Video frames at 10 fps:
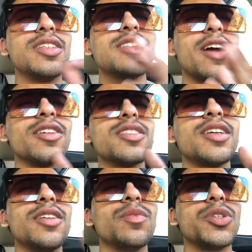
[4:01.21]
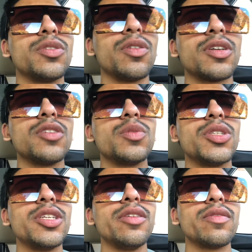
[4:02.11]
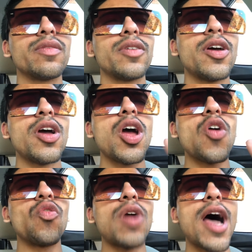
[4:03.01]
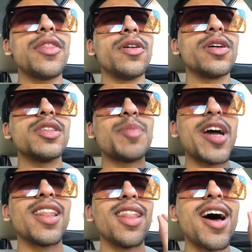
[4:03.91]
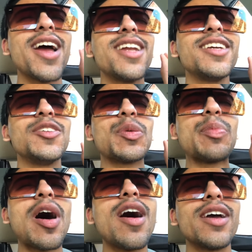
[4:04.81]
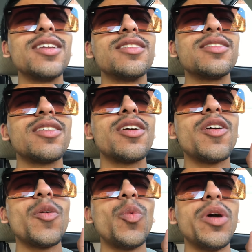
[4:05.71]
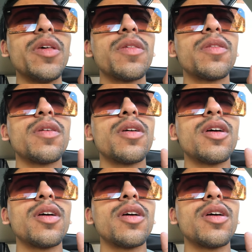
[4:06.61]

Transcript: desired state in which you're looking to achieve. Rather, it's by aligning your mind with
━━━━━━━━
Goal of the exercise: Exact copies of all the entries are needed; output them without the pictures.

Exercise response:
Video frames at 10 fps:
[4:01.21]
[4:02.11]
[4:03.01]
[4:03.91]
[4:04.81]
[4:05.71]
[4:06.61]

Transcript: desired state in which you're looking to achieve. Rather, it's by aligning your mind with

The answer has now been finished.